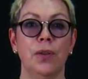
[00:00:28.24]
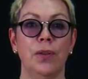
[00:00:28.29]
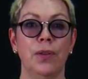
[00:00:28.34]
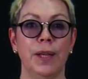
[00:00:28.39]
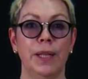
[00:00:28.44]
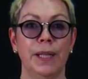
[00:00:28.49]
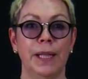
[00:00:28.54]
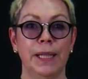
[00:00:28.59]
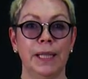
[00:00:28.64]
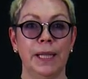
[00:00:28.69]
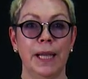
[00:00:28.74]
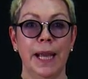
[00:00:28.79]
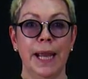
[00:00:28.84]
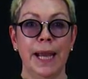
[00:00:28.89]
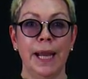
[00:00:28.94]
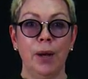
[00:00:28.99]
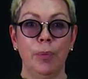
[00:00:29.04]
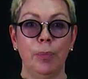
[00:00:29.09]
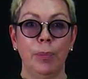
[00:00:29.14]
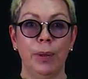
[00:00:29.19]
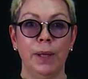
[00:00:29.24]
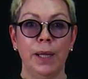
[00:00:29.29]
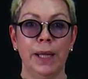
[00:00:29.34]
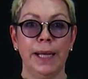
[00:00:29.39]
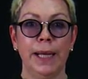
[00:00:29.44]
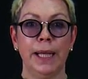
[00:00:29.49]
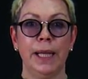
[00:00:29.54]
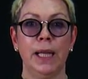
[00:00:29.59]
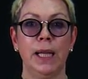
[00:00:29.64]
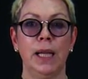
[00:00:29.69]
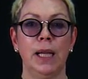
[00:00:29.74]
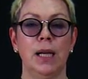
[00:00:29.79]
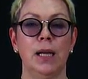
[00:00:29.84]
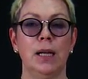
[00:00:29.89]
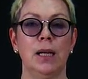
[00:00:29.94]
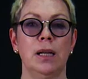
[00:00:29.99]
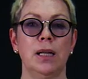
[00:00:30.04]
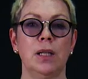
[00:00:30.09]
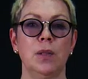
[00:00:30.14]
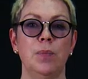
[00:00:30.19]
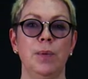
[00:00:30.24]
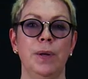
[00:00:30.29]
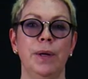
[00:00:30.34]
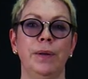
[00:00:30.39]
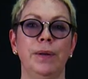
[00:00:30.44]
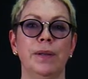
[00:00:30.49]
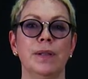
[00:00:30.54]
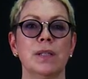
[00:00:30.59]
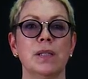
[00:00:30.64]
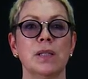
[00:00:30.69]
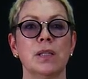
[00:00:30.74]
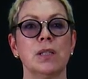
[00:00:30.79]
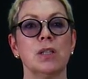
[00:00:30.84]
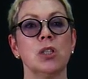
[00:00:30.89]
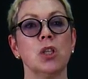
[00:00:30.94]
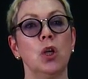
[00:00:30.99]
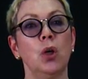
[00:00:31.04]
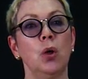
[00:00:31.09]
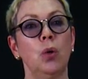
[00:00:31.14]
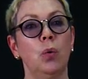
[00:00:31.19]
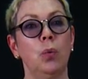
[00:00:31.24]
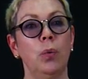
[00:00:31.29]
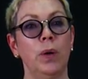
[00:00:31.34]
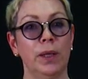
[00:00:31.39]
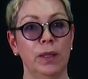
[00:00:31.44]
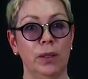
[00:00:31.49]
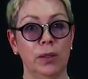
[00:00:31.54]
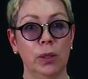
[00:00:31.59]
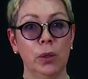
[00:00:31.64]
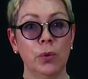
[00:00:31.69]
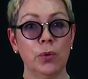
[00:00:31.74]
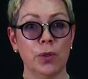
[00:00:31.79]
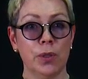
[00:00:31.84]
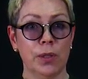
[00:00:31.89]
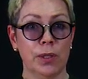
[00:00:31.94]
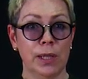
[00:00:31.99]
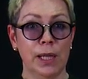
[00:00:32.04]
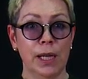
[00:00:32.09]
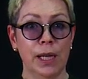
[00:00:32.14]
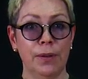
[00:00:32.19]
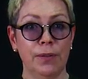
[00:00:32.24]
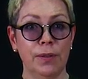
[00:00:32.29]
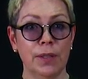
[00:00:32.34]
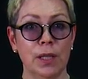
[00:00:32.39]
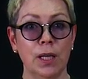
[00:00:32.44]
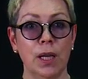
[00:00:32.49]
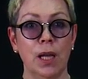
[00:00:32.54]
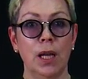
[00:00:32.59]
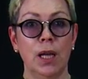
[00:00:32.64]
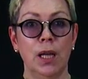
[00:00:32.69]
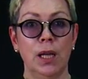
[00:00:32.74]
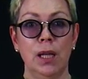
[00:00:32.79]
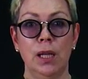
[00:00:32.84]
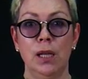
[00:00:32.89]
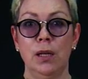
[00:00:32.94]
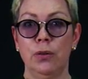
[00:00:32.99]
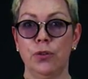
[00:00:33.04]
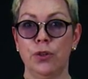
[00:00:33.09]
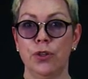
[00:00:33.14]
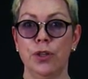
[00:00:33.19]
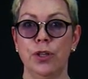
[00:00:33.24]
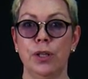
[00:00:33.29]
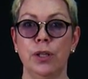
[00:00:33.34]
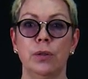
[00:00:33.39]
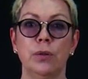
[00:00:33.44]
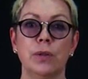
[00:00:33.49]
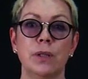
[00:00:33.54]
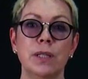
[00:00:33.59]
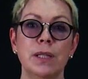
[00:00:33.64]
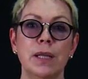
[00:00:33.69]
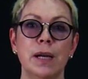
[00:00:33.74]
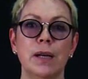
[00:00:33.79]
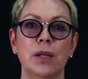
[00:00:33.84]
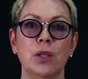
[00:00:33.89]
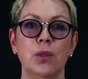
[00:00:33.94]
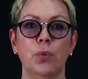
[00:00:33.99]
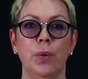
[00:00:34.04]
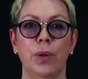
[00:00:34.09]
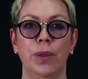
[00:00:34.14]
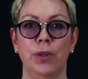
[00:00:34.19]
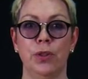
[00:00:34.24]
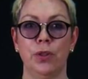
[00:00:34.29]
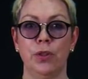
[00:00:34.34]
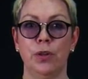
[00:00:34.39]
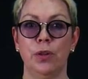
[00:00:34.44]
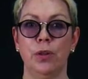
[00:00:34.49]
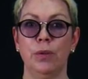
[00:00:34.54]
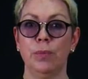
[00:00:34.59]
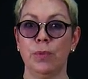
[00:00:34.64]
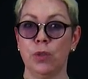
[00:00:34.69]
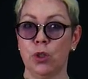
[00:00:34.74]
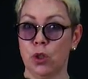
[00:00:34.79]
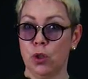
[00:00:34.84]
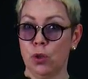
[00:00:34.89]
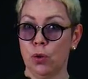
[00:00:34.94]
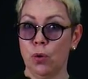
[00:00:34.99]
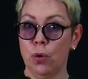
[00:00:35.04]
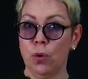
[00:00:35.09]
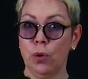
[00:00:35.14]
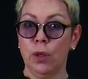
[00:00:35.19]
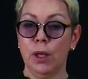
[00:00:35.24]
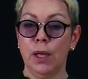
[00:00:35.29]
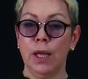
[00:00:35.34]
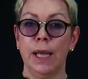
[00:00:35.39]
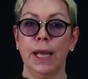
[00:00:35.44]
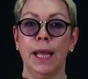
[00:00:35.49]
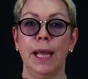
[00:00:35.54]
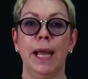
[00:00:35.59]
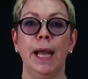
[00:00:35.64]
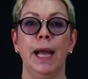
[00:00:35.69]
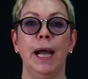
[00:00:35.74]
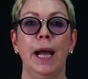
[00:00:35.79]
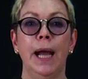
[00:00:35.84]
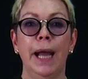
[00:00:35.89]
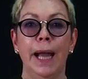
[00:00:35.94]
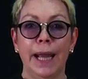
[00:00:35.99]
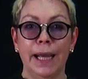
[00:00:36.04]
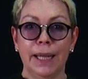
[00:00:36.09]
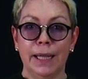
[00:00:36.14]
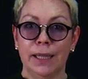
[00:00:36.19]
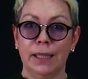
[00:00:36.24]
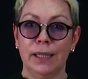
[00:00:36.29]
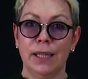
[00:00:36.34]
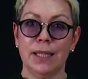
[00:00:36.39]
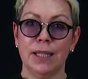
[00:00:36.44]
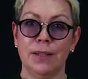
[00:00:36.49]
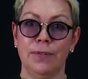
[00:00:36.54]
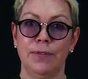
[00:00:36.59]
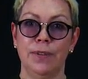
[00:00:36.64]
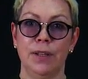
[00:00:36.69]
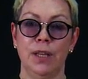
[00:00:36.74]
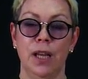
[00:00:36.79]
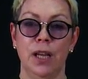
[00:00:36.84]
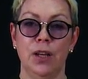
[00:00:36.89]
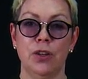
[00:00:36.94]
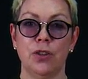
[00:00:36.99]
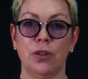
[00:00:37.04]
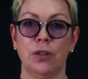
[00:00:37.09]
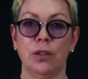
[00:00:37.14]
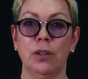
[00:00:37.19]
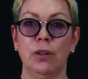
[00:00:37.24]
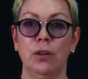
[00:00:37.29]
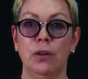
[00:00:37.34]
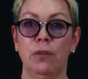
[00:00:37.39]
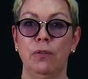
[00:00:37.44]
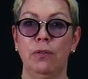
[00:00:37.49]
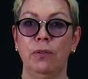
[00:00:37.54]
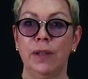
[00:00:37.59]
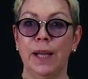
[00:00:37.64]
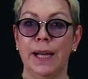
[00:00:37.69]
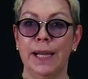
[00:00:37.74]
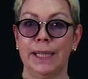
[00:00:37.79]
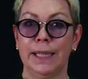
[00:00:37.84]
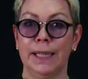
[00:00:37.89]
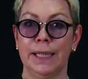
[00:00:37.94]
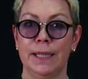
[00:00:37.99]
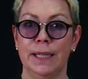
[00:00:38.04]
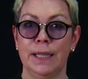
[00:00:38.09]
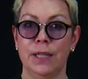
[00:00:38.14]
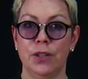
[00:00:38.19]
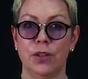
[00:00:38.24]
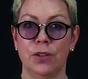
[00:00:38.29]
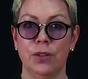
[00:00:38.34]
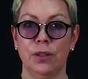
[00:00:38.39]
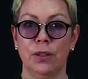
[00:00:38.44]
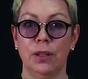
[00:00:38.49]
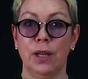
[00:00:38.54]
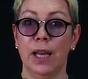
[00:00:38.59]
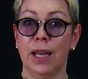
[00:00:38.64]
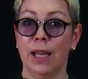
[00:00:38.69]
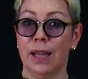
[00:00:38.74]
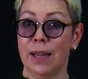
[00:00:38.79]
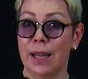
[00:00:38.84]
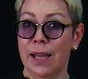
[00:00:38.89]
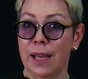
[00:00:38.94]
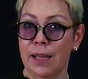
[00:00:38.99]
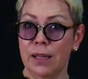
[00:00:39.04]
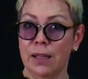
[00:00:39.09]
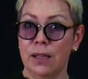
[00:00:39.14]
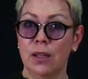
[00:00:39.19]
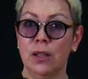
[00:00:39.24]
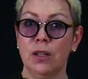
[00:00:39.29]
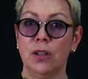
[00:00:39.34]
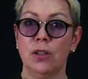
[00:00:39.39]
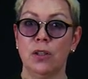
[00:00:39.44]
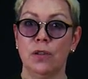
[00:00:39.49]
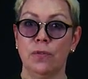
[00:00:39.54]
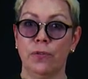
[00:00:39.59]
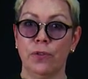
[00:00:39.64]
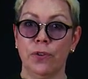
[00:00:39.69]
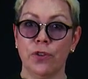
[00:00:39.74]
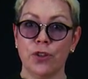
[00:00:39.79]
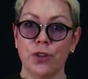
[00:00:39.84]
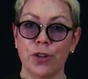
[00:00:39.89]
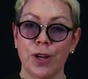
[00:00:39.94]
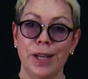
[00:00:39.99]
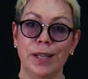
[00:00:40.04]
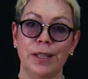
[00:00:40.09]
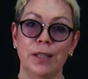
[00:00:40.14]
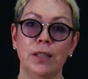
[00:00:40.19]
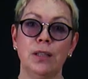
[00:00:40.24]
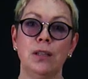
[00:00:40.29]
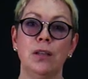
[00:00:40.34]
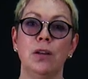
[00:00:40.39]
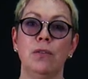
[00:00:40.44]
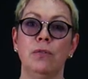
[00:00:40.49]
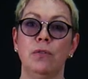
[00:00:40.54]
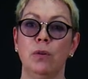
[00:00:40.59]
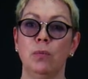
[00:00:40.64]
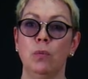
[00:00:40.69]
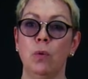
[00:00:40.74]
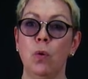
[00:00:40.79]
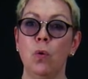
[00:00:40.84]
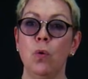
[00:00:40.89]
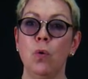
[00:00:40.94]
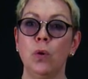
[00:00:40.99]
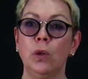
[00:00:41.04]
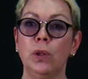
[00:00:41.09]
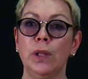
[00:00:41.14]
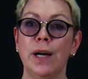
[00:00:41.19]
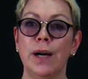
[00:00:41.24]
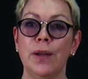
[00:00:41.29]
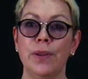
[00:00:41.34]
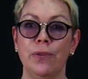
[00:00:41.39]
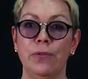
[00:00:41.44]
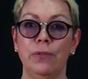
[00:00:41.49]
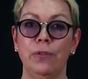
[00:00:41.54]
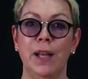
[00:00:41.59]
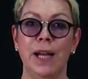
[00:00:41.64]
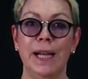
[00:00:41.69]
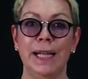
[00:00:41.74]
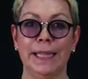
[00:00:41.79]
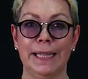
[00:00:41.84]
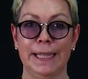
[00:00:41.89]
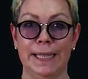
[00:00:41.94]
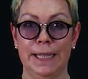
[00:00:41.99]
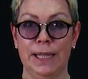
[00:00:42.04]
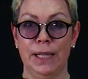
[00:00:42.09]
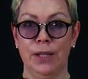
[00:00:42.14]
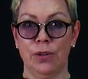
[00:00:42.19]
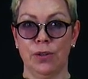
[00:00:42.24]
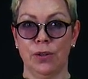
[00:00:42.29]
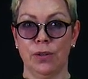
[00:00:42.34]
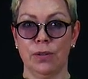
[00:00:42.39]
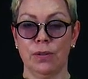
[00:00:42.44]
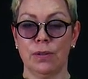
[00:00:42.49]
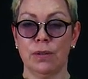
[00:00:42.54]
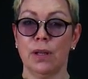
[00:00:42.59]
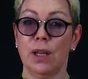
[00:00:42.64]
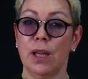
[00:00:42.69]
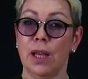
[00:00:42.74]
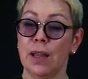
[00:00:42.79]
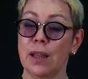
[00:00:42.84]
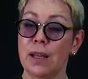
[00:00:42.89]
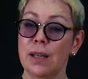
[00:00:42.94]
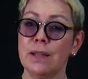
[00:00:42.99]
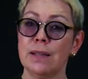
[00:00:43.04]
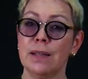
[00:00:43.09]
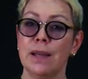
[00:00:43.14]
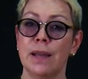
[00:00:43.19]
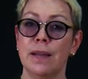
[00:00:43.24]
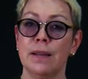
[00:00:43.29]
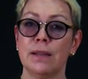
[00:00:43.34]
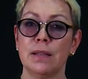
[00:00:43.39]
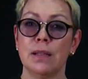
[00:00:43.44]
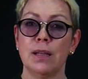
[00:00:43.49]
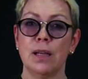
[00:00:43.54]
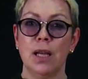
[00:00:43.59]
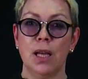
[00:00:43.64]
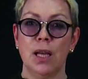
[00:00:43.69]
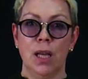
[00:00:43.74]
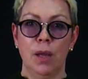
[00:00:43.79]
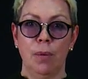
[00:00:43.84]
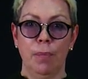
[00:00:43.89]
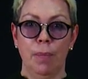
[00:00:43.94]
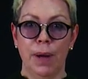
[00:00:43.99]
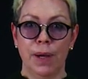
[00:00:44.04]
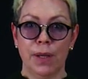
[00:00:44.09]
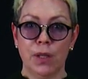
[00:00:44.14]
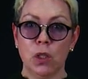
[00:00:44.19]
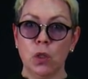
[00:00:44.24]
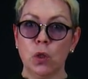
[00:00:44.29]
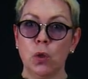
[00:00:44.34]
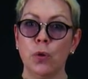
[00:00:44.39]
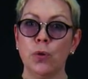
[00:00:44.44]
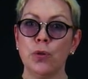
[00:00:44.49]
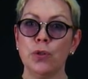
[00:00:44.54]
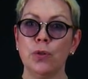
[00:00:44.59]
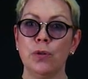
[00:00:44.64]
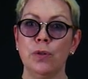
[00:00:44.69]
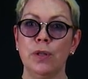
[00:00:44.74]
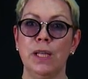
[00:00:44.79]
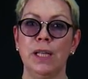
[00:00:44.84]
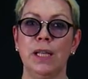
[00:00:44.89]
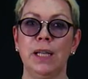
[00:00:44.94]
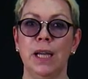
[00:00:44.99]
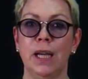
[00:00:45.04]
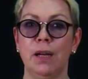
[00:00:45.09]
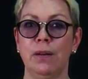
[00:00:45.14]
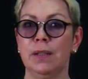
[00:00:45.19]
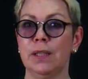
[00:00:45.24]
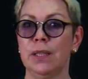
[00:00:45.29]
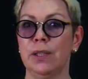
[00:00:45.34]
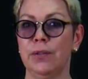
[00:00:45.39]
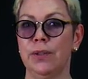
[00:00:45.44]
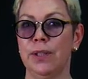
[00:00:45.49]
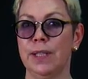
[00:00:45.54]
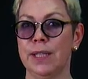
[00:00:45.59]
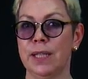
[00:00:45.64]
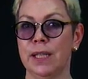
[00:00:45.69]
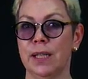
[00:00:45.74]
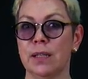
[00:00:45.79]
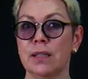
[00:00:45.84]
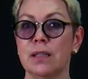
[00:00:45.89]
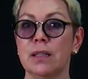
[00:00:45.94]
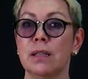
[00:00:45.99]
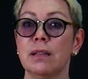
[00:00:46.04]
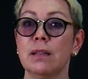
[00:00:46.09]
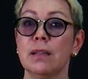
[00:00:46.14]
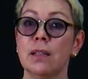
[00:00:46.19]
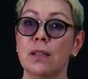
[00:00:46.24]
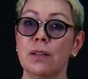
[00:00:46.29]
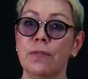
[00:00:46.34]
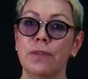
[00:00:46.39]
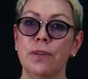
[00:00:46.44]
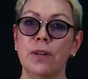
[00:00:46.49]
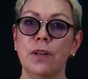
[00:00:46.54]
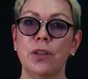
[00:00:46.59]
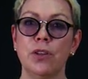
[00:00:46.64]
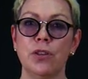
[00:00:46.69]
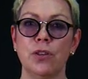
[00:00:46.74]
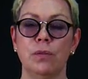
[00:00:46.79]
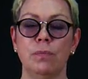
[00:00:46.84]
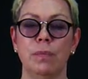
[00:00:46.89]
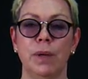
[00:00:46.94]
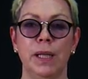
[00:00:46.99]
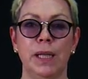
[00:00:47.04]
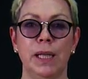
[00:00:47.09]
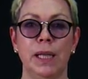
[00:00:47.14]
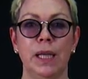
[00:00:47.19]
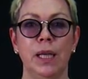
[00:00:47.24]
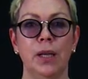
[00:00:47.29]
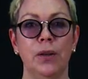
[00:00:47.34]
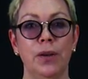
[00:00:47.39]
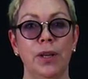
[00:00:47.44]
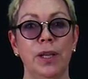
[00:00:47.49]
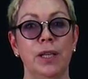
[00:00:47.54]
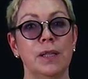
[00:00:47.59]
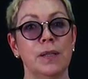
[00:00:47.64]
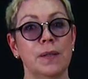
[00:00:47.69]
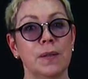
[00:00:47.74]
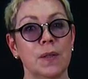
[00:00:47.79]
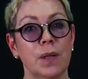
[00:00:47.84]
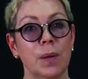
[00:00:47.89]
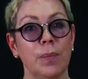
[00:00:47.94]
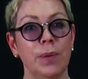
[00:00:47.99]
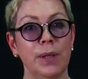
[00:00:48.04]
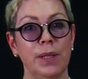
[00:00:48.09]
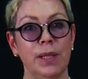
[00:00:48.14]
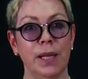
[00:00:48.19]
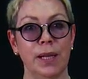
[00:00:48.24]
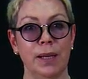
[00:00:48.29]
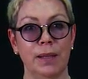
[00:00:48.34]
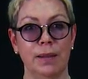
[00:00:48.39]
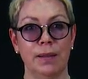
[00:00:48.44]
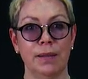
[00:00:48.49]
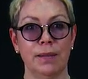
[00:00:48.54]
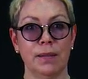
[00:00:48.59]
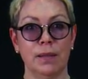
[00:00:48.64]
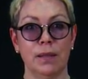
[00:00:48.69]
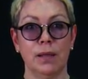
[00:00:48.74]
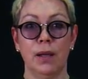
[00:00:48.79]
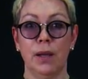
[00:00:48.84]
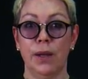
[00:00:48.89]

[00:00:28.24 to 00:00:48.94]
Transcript: that an airplane experiences when it loses lift, he or she could start with the term stall and the classification flight condition, and then differentiate it from all other flight conditions. In this case, by a stall's unique characteristics, the definition might read something like this.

========================================================================

(EXERCISE GOAL)
Output exactly the span of lines from the top of the listing through the line holding "[00:00:35.44]", and leave every picture out.

(RESULT OF THE EXERCISE)
[00:00:28.24]
[00:00:28.29]
[00:00:28.34]
[00:00:28.39]
[00:00:28.44]
[00:00:28.49]
[00:00:28.54]
[00:00:28.59]
[00:00:28.64]
[00:00:28.69]
[00:00:28.74]
[00:00:28.79]
[00:00:28.84]
[00:00:28.89]
[00:00:28.94]
[00:00:28.99]
[00:00:29.04]
[00:00:29.09]
[00:00:29.14]
[00:00:29.19]
[00:00:29.24]
[00:00:29.29]
[00:00:29.34]
[00:00:29.39]
[00:00:29.44]
[00:00:29.49]
[00:00:29.54]
[00:00:29.59]
[00:00:29.64]
[00:00:29.69]
[00:00:29.74]
[00:00:29.79]
[00:00:29.84]
[00:00:29.89]
[00:00:29.94]
[00:00:29.99]
[00:00:30.04]
[00:00:30.09]
[00:00:30.14]
[00:00:30.19]
[00:00:30.24]
[00:00:30.29]
[00:00:30.34]
[00:00:30.39]
[00:00:30.44]
[00:00:30.49]
[00:00:30.54]
[00:00:30.59]
[00:00:30.64]
[00:00:30.69]
[00:00:30.74]
[00:00:30.79]
[00:00:30.84]
[00:00:30.89]
[00:00:30.94]
[00:00:30.99]
[00:00:31.04]
[00:00:31.09]
[00:00:31.14]
[00:00:31.19]
[00:00:31.24]
[00:00:31.29]
[00:00:31.34]
[00:00:31.39]
[00:00:31.44]
[00:00:31.49]
[00:00:31.54]
[00:00:31.59]
[00:00:31.64]
[00:00:31.69]
[00:00:31.74]
[00:00:31.79]
[00:00:31.84]
[00:00:31.89]
[00:00:31.94]
[00:00:31.99]
[00:00:32.04]
[00:00:32.09]
[00:00:32.14]
[00:00:32.19]
[00:00:32.24]
[00:00:32.29]
[00:00:32.34]
[00:00:32.39]
[00:00:32.44]
[00:00:32.49]
[00:00:32.54]
[00:00:32.59]
[00:00:32.64]
[00:00:32.69]
[00:00:32.74]
[00:00:32.79]
[00:00:32.84]
[00:00:32.89]
[00:00:32.94]
[00:00:32.99]
[00:00:33.04]
[00:00:33.09]
[00:00:33.14]
[00:00:33.19]
[00:00:33.24]
[00:00:33.29]
[00:00:33.34]
[00:00:33.39]
[00:00:33.44]
[00:00:33.49]
[00:00:33.54]
[00:00:33.59]
[00:00:33.64]
[00:00:33.69]
[00:00:33.74]
[00:00:33.79]
[00:00:33.84]
[00:00:33.89]
[00:00:33.94]
[00:00:33.99]
[00:00:34.04]
[00:00:34.09]
[00:00:34.14]
[00:00:34.19]
[00:00:34.24]
[00:00:34.29]
[00:00:34.34]
[00:00:34.39]
[00:00:34.44]
[00:00:34.49]
[00:00:34.54]
[00:00:34.59]
[00:00:34.64]
[00:00:34.69]
[00:00:34.74]
[00:00:34.79]
[00:00:34.84]
[00:00:34.89]
[00:00:34.94]
[00:00:34.99]
[00:00:35.04]
[00:00:35.09]
[00:00:35.14]
[00:00:35.19]
[00:00:35.24]
[00:00:35.29]
[00:00:35.34]
[00:00:35.39]
[00:00:35.44]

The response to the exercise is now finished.